> _HOW TO COMPLETE THIS TASK_: Only a number is expected in reply: the count of lines below where the word "Video" occurs.
*** Opening of INPUT MATERIAL ***
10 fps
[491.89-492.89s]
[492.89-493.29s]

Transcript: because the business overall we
*** Close of INPUT MATERIAL ***
*** Opening of INPUT MATERIAL ***
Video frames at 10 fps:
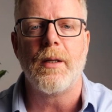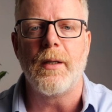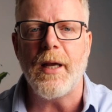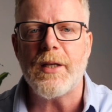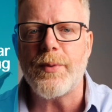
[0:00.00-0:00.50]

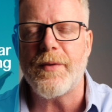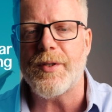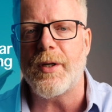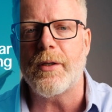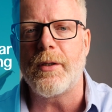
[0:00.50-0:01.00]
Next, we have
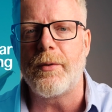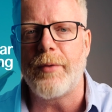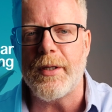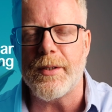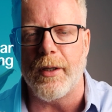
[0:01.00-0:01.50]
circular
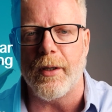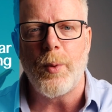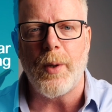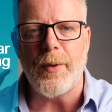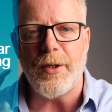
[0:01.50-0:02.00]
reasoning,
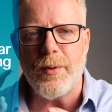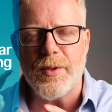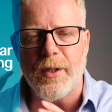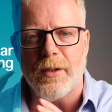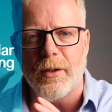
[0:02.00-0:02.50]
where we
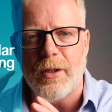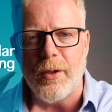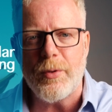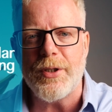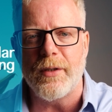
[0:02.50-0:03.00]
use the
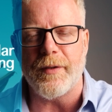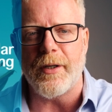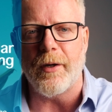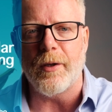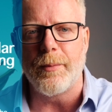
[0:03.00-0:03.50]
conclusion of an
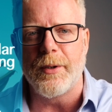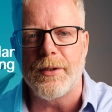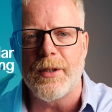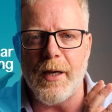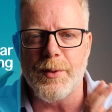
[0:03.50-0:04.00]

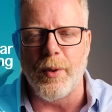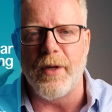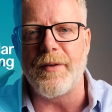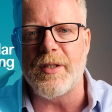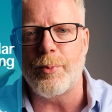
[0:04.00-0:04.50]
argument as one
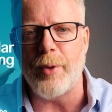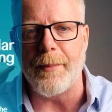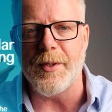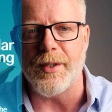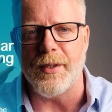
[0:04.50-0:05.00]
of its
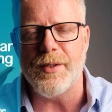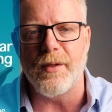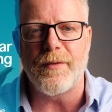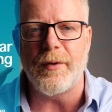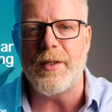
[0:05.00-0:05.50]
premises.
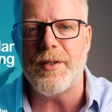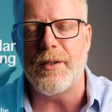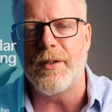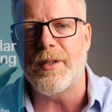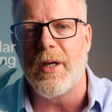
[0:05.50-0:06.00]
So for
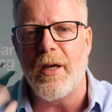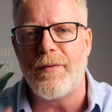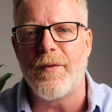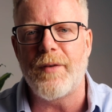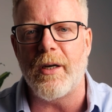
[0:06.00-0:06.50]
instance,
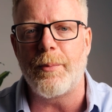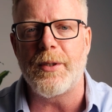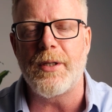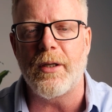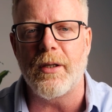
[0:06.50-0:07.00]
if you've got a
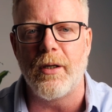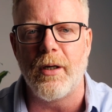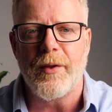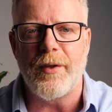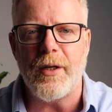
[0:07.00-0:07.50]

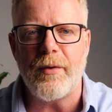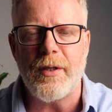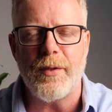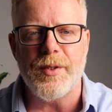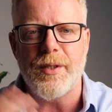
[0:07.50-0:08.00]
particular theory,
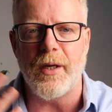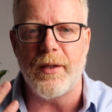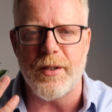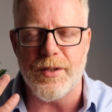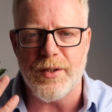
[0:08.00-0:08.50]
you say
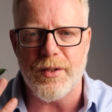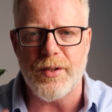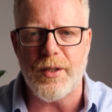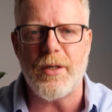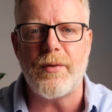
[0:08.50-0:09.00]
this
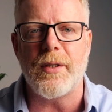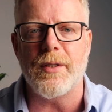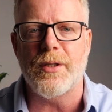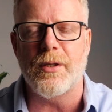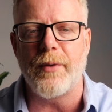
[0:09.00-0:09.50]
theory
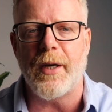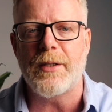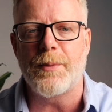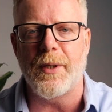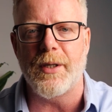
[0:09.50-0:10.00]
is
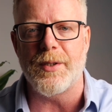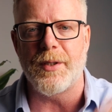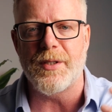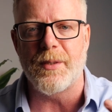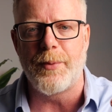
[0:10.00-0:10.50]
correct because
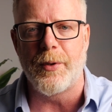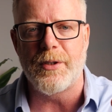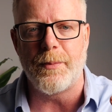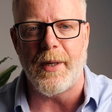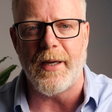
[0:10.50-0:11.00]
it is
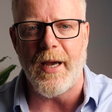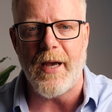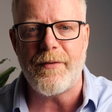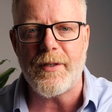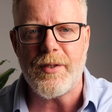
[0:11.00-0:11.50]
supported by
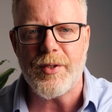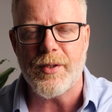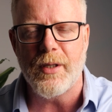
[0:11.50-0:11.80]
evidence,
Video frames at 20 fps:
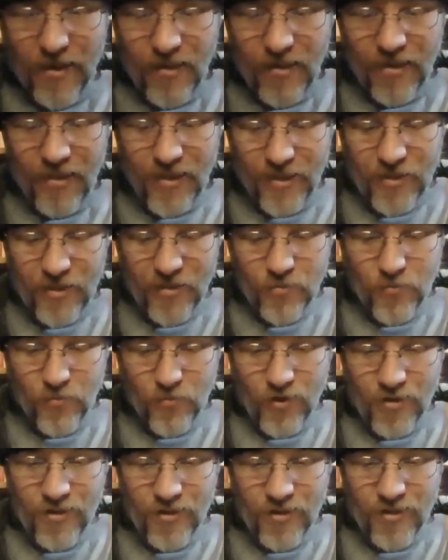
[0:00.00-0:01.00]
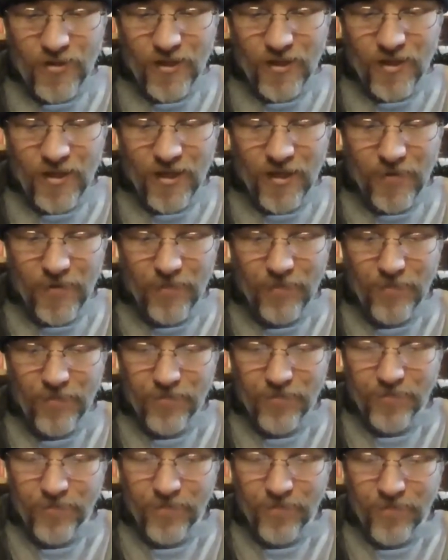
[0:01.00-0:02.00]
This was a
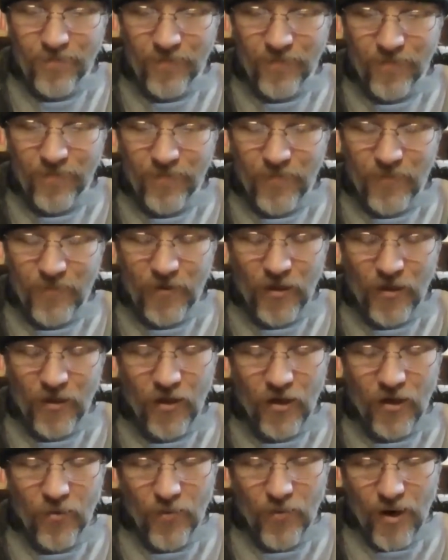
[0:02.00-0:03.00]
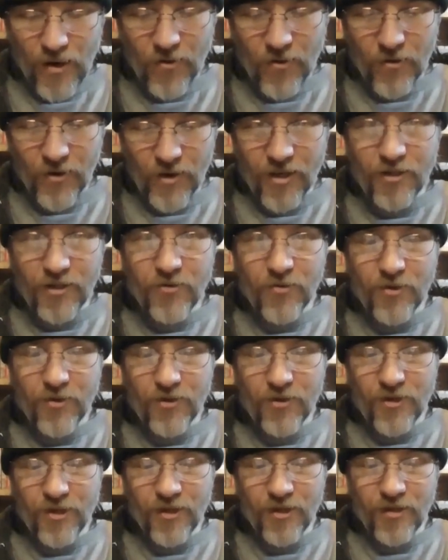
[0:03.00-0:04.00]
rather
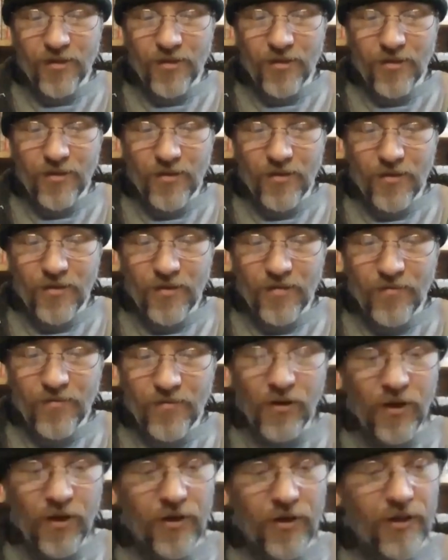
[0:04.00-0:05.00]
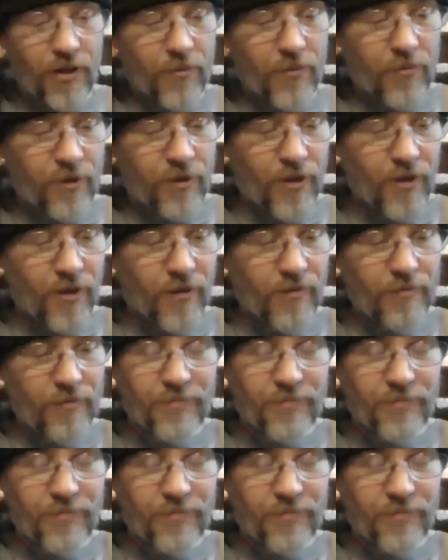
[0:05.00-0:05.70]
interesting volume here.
*** Close of INPUT MATERIAL ***
*** Opening of INPUT MATERIAL ***
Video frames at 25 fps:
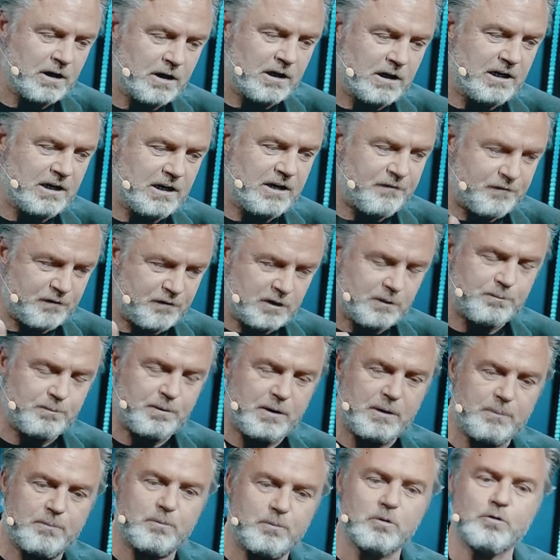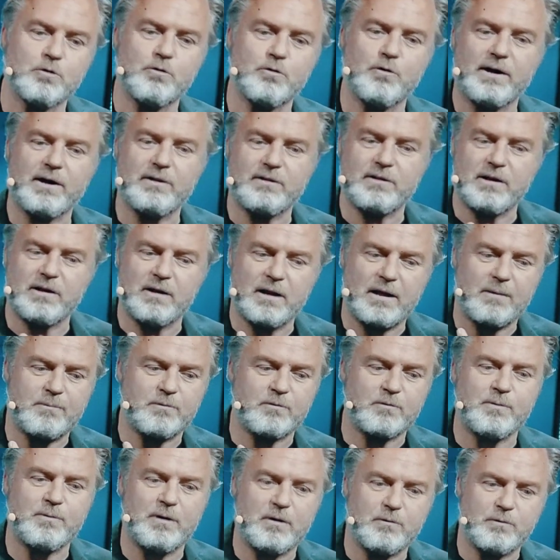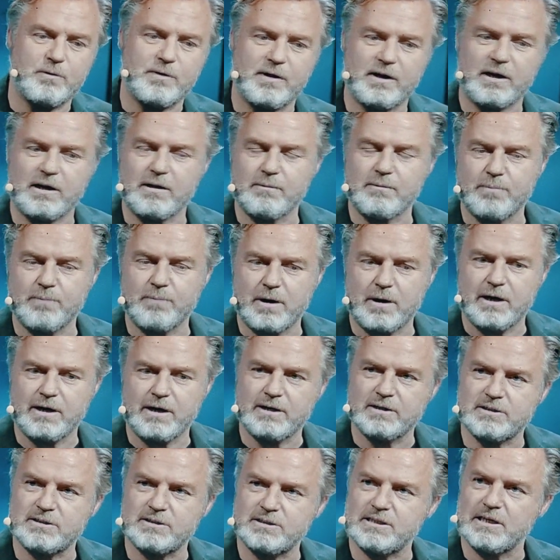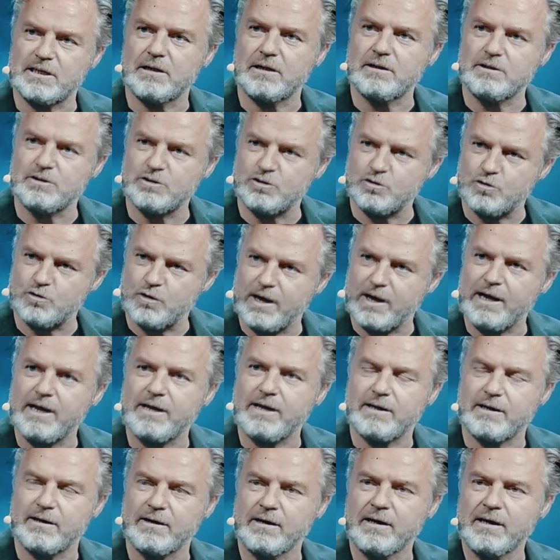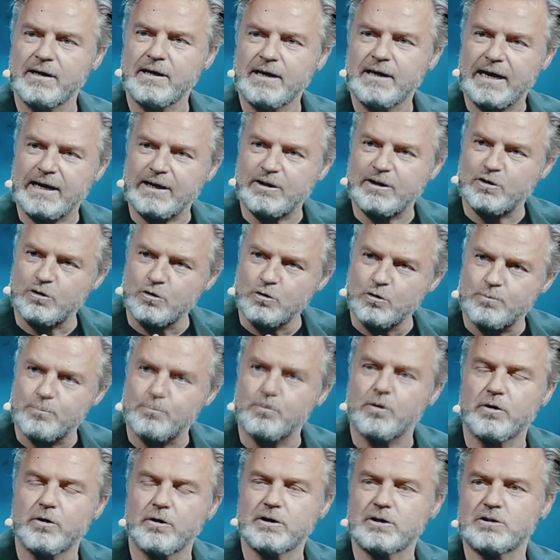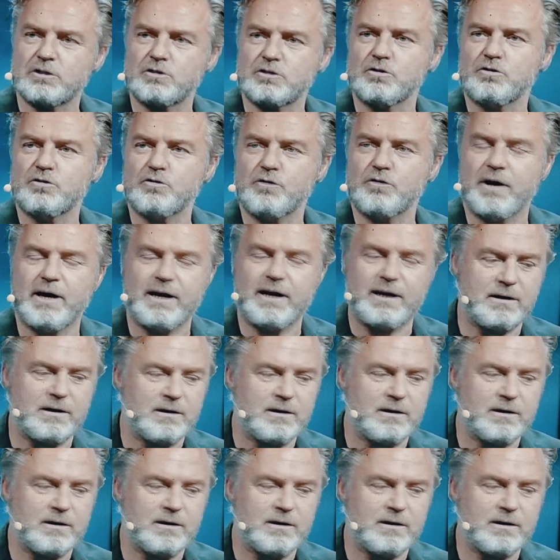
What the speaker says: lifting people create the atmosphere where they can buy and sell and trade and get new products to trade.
*** Close of INPUT MATERIAL ***
> _TASK RESULT_: 3